[INPUT DATA]
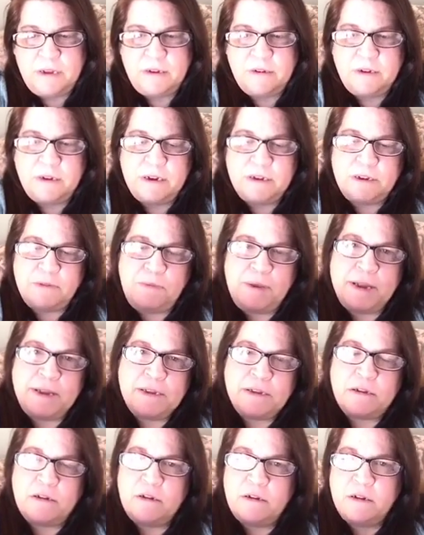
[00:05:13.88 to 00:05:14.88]
It
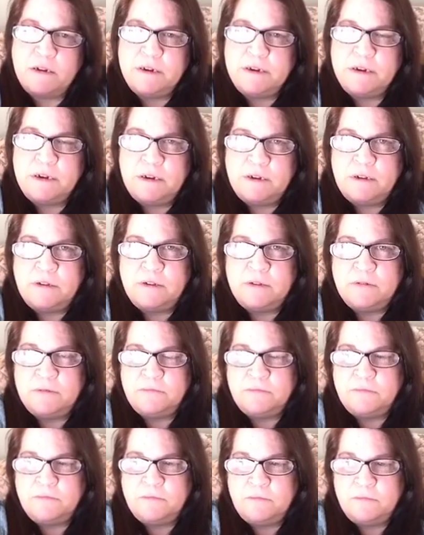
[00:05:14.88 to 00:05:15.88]
depends on
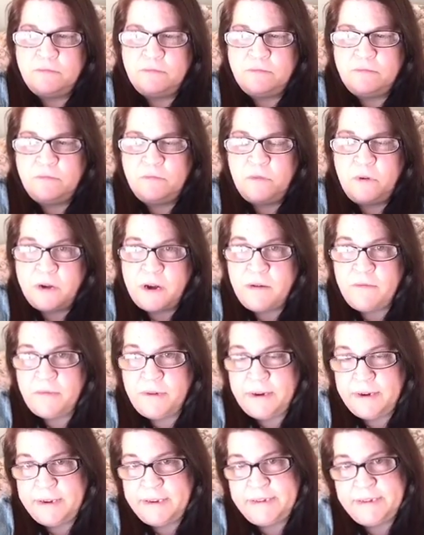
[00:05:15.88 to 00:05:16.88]
what I'm
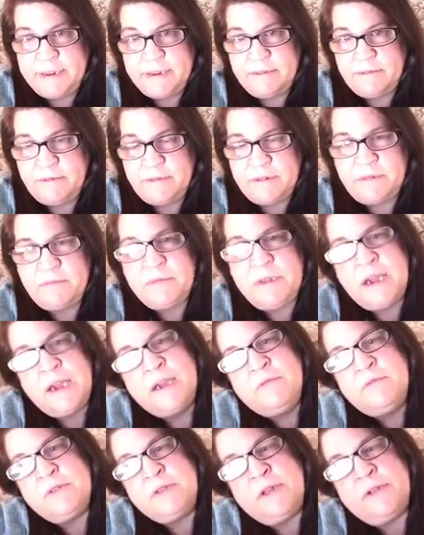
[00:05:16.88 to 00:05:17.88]
releasing.
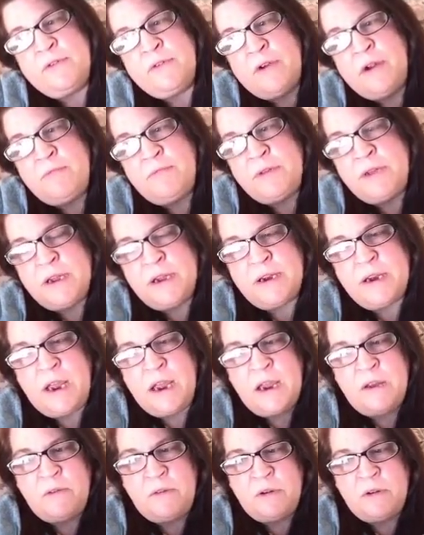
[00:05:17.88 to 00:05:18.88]
Sometimes after I'm done,
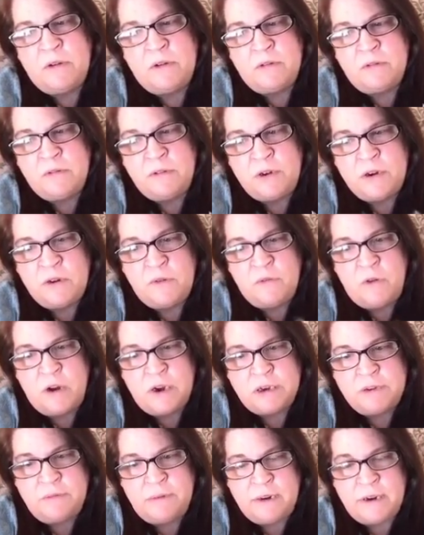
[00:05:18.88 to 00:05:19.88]
I will,
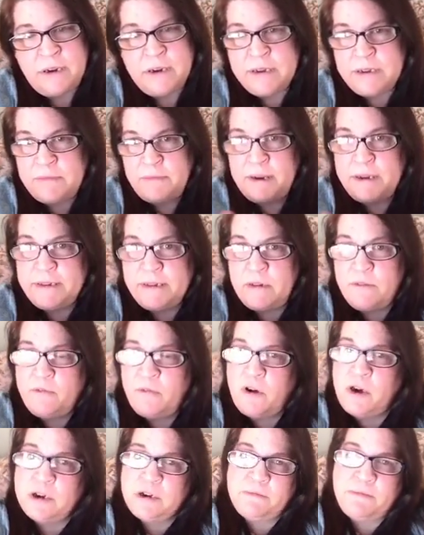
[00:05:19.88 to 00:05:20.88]
cleanse myself,
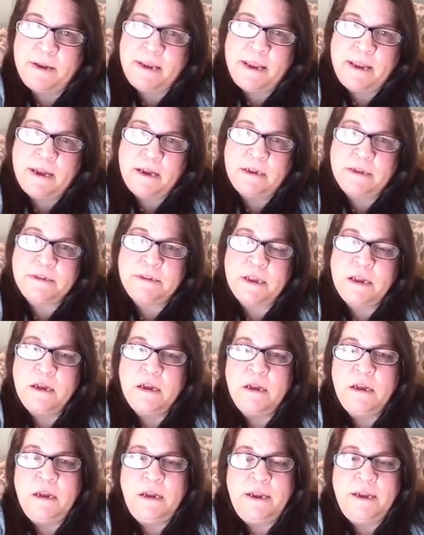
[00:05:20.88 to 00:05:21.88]
wash my hands,
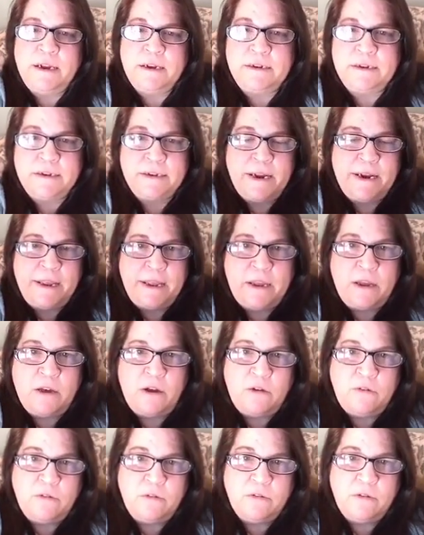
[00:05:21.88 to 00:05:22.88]
and to let it
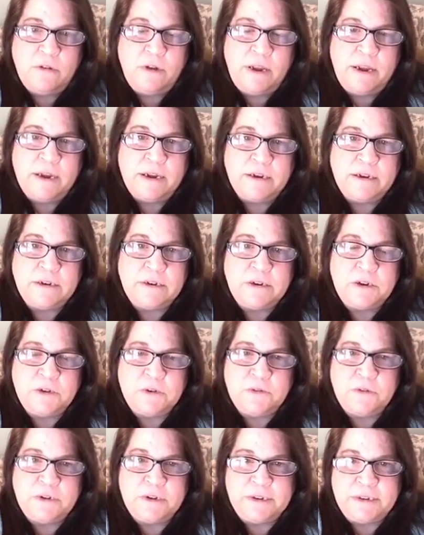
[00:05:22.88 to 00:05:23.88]
go, and
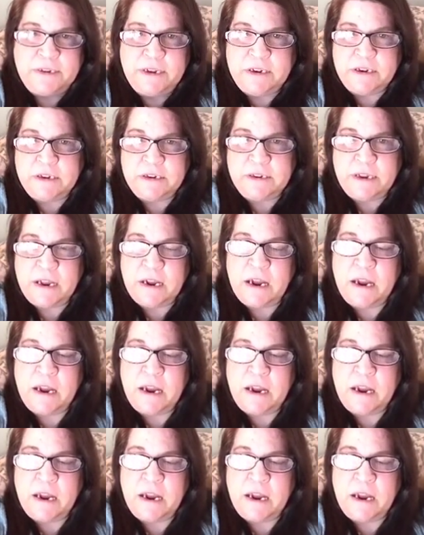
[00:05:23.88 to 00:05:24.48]
to extend this thing.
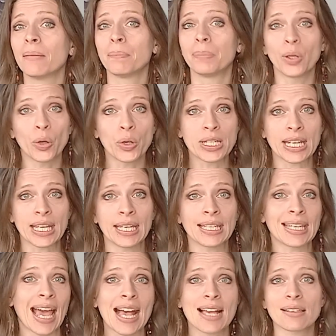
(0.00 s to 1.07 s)
bloating,
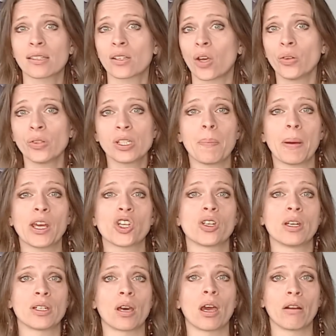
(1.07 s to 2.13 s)
gas, constipation,
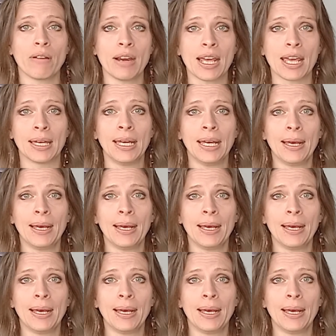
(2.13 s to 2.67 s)
and diarrhoea.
[/INPUT DATA]
All of the entries above should be copied exactly, except for the pictures.

• THE ANSWER:
[00:05:13.88 to 00:05:14.88]
It
[00:05:14.88 to 00:05:15.88]
depends on
[00:05:15.88 to 00:05:16.88]
what I'm
[00:05:16.88 to 00:05:17.88]
releasing.
[00:05:17.88 to 00:05:18.88]
Sometimes after I'm done,
[00:05:18.88 to 00:05:19.88]
I will,
[00:05:19.88 to 00:05:20.88]
cleanse myself,
[00:05:20.88 to 00:05:21.88]
wash my hands,
[00:05:21.88 to 00:05:22.88]
and to let it
[00:05:22.88 to 00:05:23.88]
go, and
[00:05:23.88 to 00:05:24.48]
to extend this thing.
(0.00 s to 1.07 s)
bloating,
(1.07 s to 2.13 s)
gas, constipation,
(2.13 s to 2.67 s)
and diarrhoea.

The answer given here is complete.